* _Problem requirements_:
Below this line are records; transcribe exactly the lines between the one holding "[39.23-40.13s]" and the one holding "Video frames at", inclusive, and omit the pictures.

----- Data records -----

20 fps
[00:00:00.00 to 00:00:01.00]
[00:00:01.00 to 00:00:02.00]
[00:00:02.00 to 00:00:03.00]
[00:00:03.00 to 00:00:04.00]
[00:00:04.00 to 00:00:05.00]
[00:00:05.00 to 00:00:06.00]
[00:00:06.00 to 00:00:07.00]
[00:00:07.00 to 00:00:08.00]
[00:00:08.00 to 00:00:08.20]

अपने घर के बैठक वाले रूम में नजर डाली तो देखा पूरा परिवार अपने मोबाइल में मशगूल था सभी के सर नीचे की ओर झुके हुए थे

-----
----- Data records -----

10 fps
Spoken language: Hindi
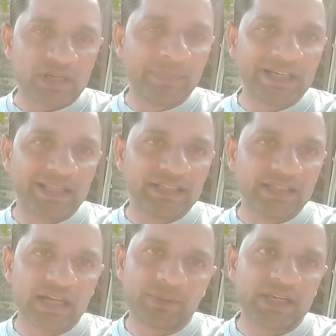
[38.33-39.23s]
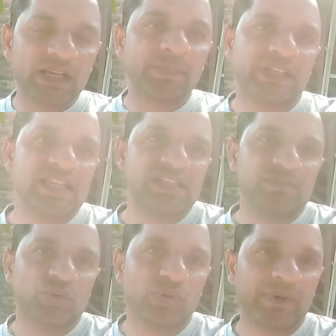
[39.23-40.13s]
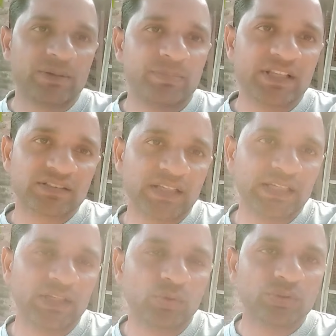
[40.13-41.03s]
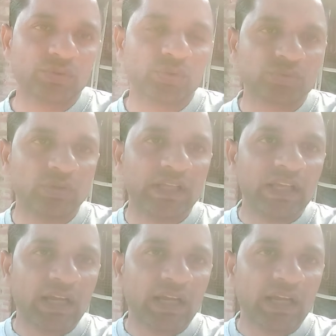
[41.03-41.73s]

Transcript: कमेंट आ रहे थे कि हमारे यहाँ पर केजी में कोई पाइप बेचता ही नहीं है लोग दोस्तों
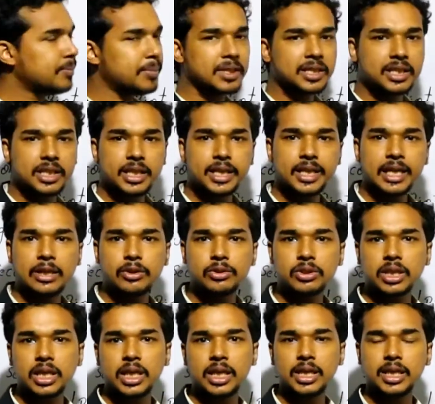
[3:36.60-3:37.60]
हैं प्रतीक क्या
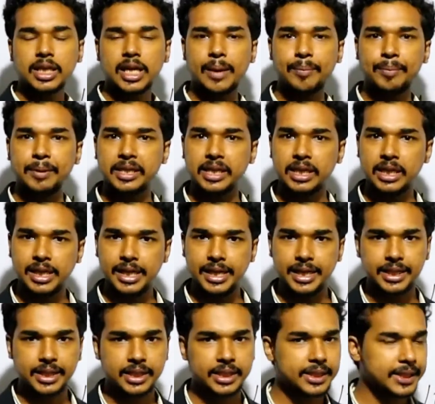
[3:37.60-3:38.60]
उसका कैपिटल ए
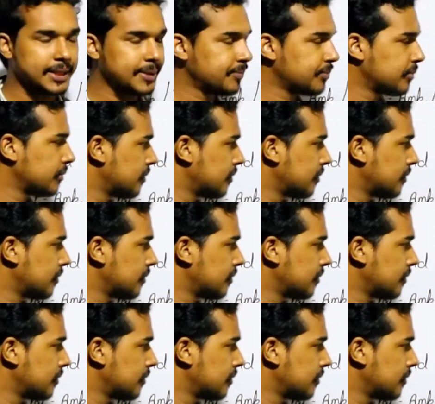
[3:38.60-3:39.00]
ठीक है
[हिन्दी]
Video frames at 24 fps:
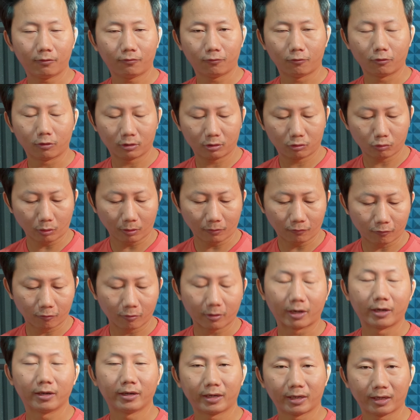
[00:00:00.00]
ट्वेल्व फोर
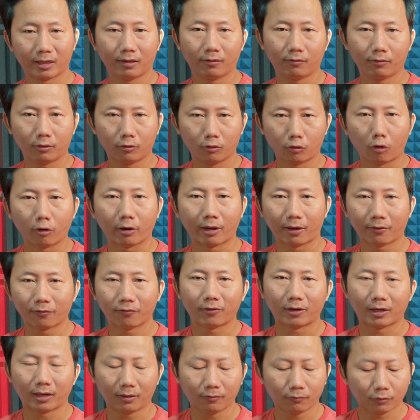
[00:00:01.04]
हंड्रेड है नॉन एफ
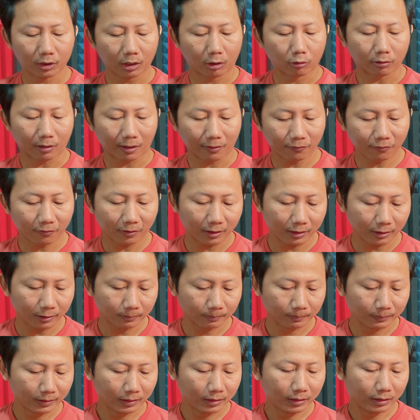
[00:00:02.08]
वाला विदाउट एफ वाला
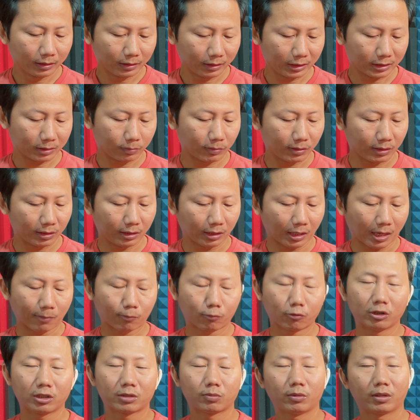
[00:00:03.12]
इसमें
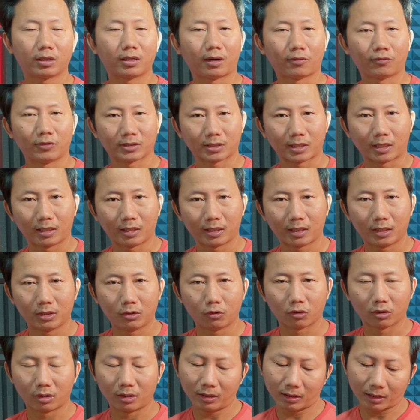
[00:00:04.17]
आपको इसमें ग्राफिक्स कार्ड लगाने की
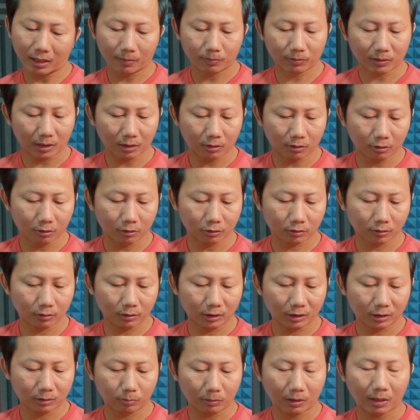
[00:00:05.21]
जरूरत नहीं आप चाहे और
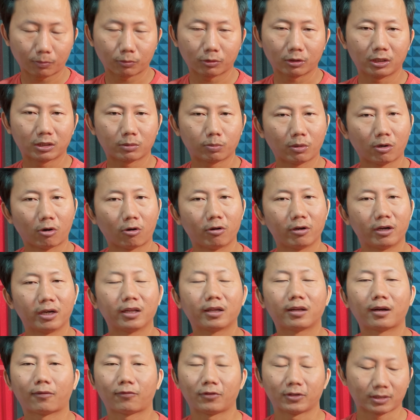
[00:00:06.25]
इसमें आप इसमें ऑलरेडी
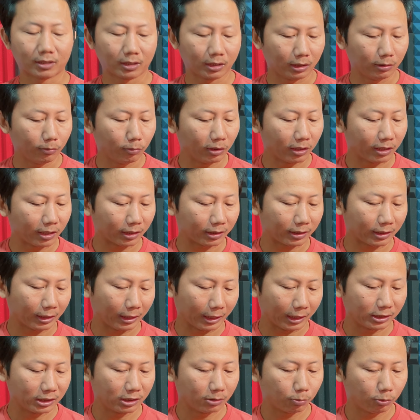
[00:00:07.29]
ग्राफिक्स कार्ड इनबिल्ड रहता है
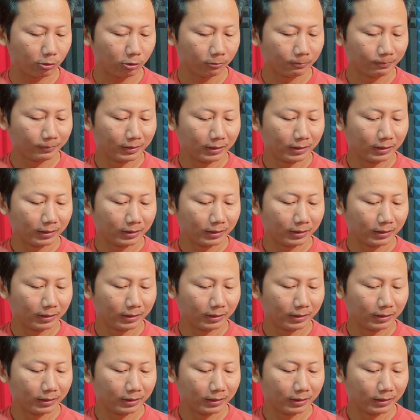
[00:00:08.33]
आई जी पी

-----

* _Answer to this task_:
[39.23-40.13s]
[40.13-41.03s]
[41.03-41.73s]

Transcript: कमेंट आ रहे थे कि हमारे यहाँ पर केजी में कोई पाइप बेचता ही नहीं है लोग दोस्तों
[3:36.60-3:37.60]
हैं प्रतीक क्या
[3:37.60-3:38.60]
उसका कैपिटल ए
[3:38.60-3:39.00]
ठीक है
[हिन्दी]
Video frames at 24 fps:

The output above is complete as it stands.